[Saved data entries]
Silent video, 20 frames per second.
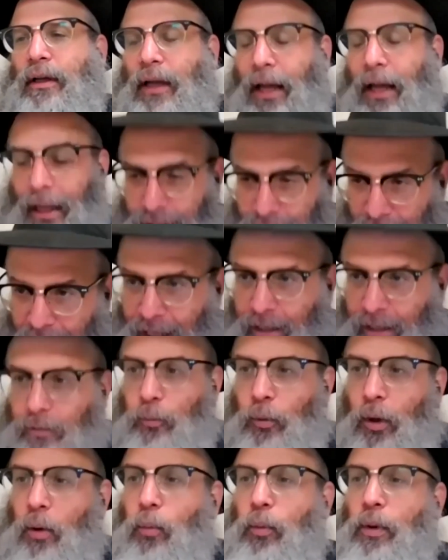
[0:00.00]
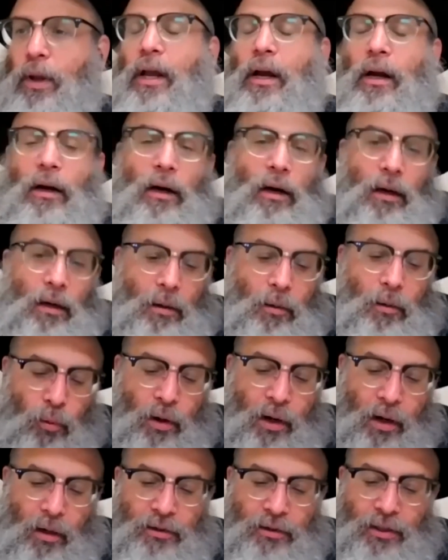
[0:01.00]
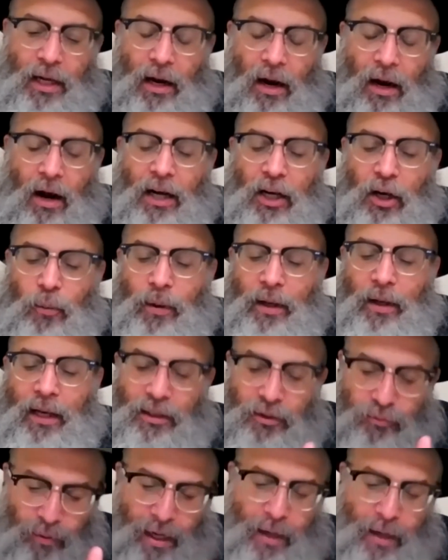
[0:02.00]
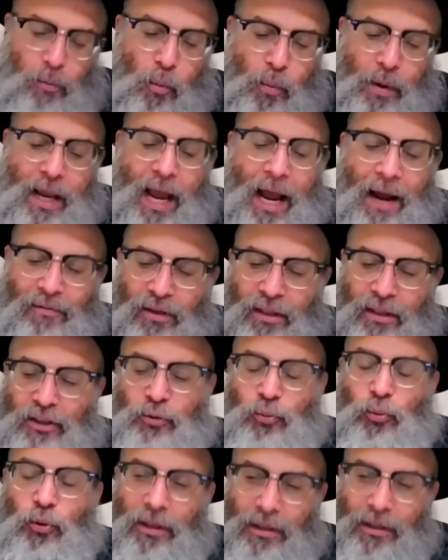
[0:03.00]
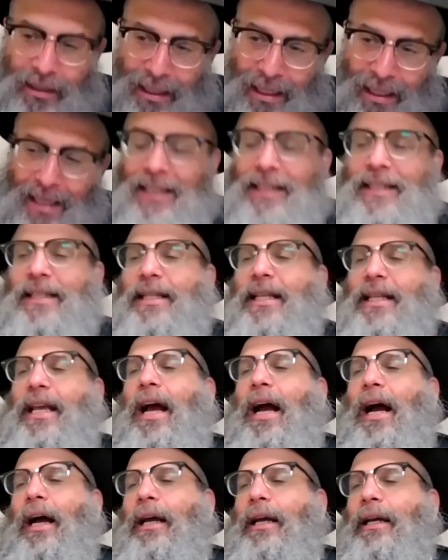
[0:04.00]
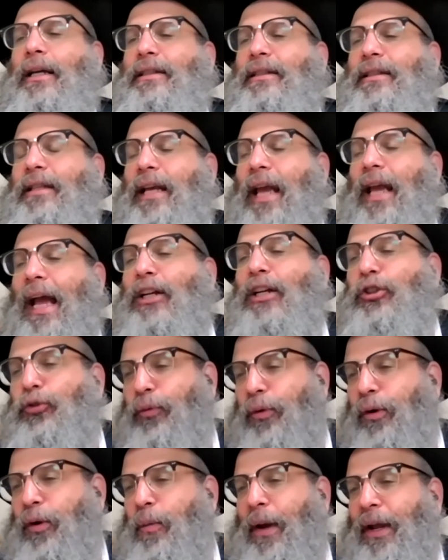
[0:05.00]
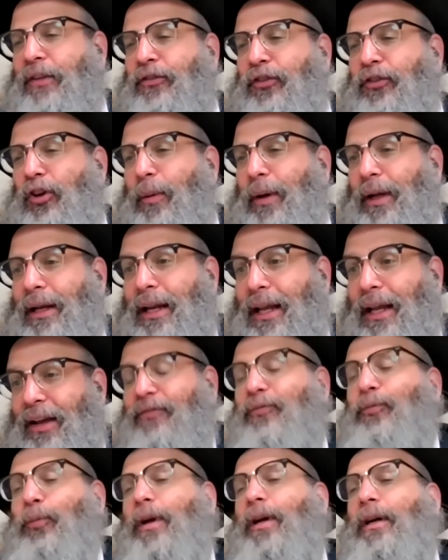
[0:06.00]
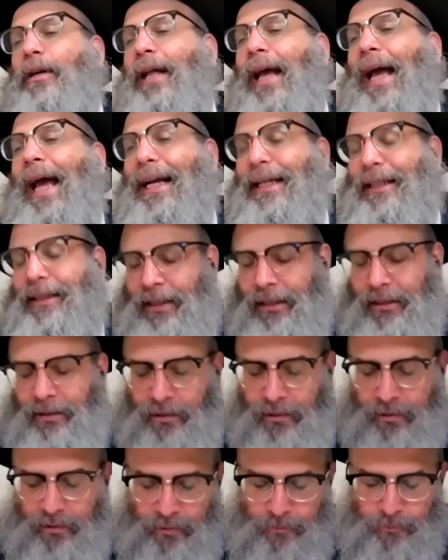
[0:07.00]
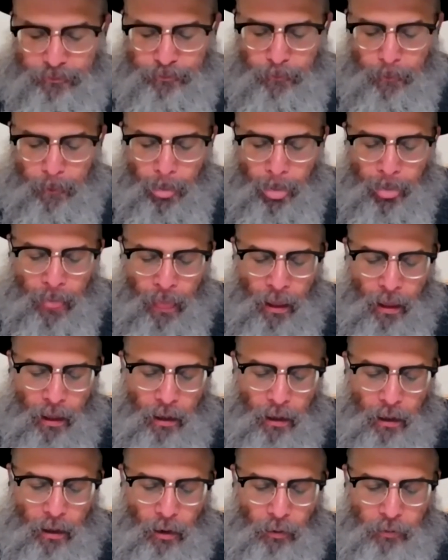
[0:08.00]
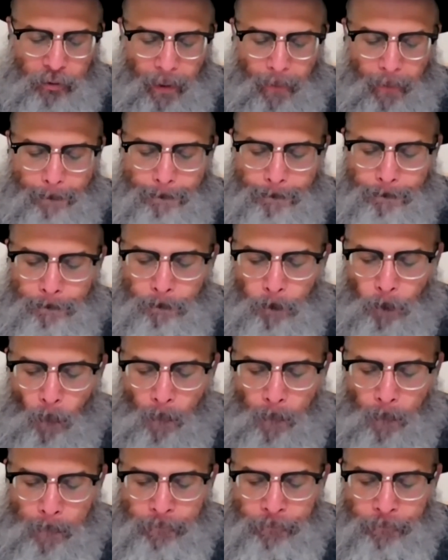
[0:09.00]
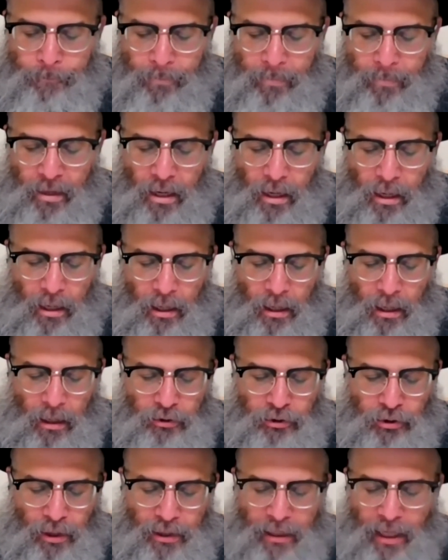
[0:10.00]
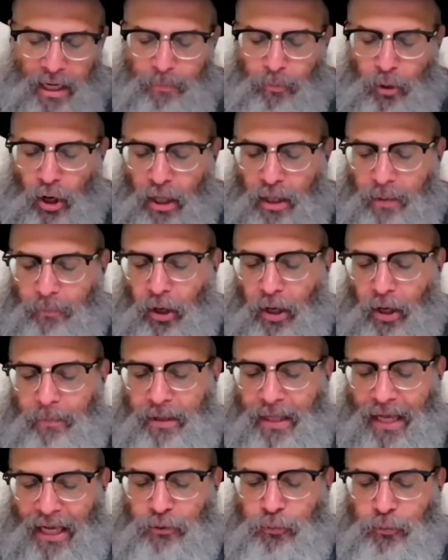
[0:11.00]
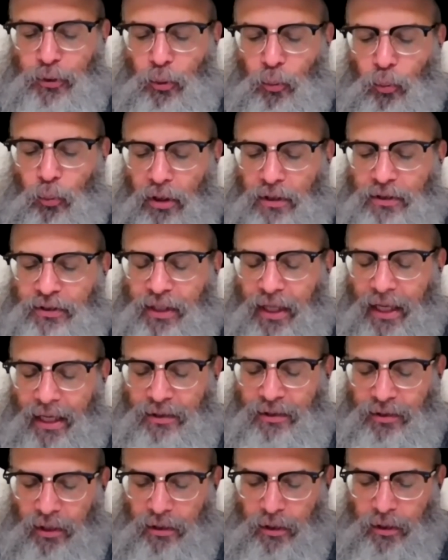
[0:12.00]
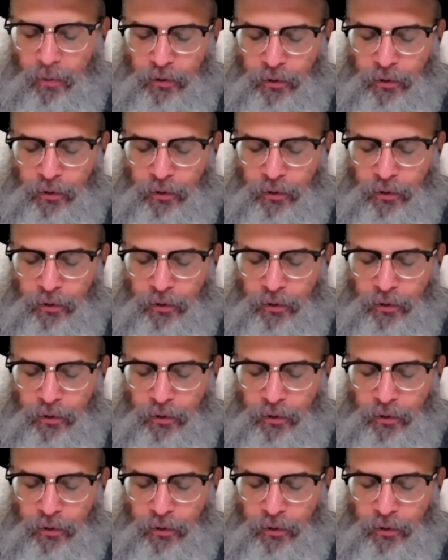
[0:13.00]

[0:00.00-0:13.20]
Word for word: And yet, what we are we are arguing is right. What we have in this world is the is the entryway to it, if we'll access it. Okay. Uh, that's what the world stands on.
* * *
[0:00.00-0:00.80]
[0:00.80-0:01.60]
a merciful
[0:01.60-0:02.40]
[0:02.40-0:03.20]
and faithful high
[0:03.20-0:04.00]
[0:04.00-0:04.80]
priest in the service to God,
--
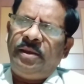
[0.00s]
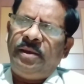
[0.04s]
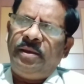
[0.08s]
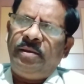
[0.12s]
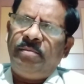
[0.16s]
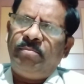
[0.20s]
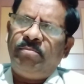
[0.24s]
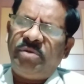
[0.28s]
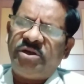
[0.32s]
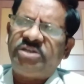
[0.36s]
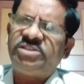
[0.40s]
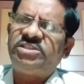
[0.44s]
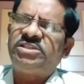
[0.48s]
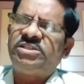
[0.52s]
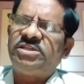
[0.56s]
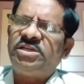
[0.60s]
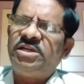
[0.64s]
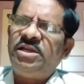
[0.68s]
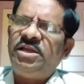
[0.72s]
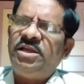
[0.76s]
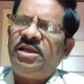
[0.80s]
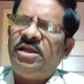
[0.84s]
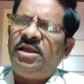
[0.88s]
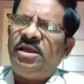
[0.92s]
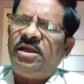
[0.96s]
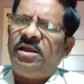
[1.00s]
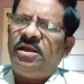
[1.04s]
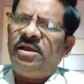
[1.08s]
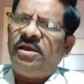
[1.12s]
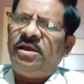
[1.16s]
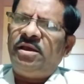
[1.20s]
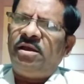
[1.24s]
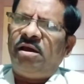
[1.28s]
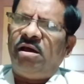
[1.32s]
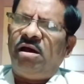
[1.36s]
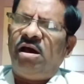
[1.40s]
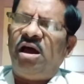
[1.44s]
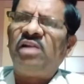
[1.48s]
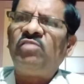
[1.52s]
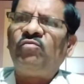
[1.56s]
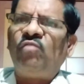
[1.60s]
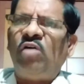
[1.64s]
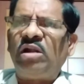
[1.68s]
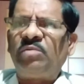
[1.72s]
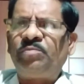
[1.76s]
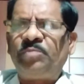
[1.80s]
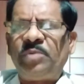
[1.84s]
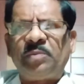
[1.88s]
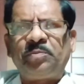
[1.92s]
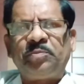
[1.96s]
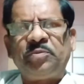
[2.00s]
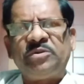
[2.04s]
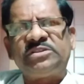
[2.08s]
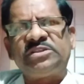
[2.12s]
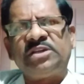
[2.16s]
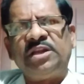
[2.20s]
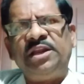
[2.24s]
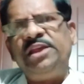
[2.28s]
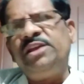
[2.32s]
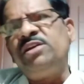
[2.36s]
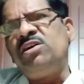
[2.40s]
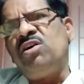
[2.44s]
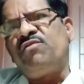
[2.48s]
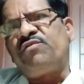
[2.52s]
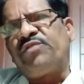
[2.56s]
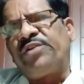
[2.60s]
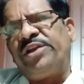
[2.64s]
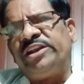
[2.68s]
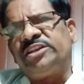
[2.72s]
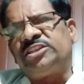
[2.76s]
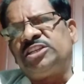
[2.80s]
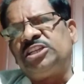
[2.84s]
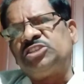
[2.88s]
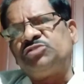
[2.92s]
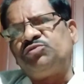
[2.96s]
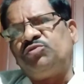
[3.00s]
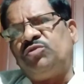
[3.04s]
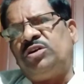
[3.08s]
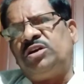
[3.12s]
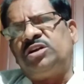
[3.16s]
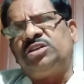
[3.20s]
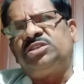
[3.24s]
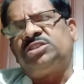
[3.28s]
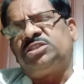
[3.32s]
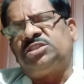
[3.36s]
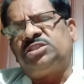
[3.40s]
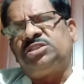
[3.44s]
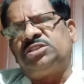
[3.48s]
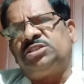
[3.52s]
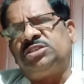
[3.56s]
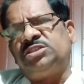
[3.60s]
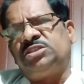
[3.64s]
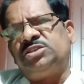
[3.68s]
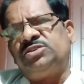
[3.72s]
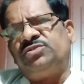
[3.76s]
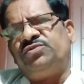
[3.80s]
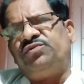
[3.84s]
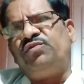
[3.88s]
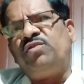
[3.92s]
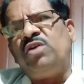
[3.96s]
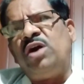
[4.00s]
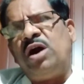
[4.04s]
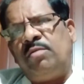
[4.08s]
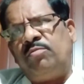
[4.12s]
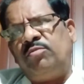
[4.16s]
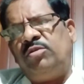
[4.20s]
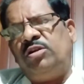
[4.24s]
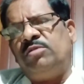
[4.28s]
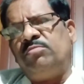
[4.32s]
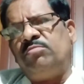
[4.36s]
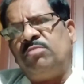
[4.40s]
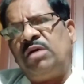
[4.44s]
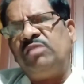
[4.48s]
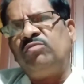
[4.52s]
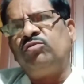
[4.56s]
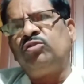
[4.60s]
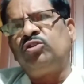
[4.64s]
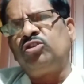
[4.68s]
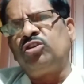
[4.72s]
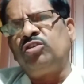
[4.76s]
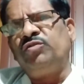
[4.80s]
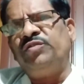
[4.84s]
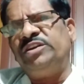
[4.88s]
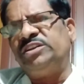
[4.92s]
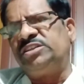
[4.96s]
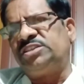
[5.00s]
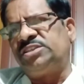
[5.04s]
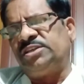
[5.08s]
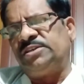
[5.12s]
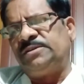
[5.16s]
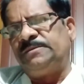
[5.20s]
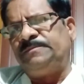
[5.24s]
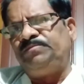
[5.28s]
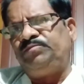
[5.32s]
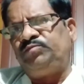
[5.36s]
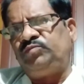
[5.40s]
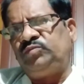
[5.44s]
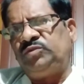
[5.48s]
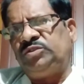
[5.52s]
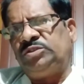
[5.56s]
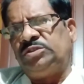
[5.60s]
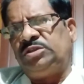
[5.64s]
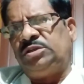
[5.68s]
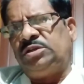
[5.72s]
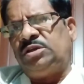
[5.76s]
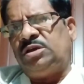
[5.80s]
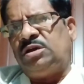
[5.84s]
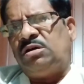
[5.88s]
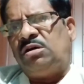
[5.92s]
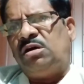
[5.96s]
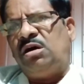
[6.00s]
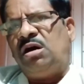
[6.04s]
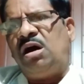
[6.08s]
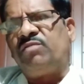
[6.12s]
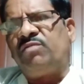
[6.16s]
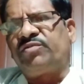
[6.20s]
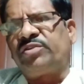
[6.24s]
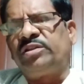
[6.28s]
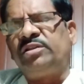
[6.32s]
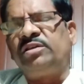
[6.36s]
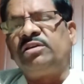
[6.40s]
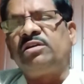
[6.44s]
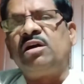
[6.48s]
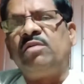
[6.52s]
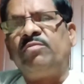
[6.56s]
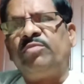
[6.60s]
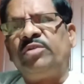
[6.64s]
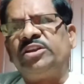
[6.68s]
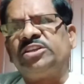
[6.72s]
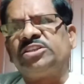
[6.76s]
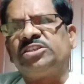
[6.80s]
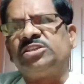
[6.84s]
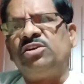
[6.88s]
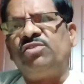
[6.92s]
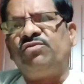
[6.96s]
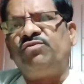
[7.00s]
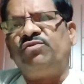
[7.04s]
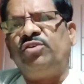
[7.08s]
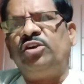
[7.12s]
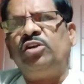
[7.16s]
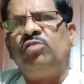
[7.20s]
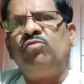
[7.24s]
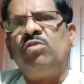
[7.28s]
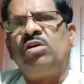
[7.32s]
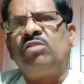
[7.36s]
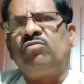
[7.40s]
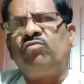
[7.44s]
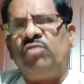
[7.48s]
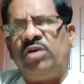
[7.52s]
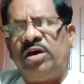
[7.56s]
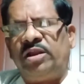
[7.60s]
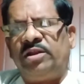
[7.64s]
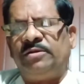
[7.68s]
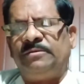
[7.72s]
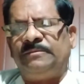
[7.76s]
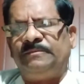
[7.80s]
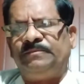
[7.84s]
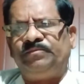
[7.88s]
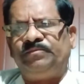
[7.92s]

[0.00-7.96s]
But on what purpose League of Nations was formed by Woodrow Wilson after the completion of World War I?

- WORK INSTRUCTIONS -
In the records above, find the line with "Silent video, 20 frames per second." and the line with "Word for word: And". Write out exactly those lines and every one between, with no pictures and no other lines.

- RESPONSE BOX -
Silent video, 20 frames per second.
[0:00.00]
[0:01.00]
[0:02.00]
[0:03.00]
[0:04.00]
[0:05.00]
[0:06.00]
[0:07.00]
[0:08.00]
[0:09.00]
[0:10.00]
[0:11.00]
[0:12.00]
[0:13.00]

[0:00.00-0:13.20]
Word for word: And yet, what we are we are arguing is right. What we have in this world is the is the entryway to it, if we'll access it. Okay. Uh, that's what the world stands on.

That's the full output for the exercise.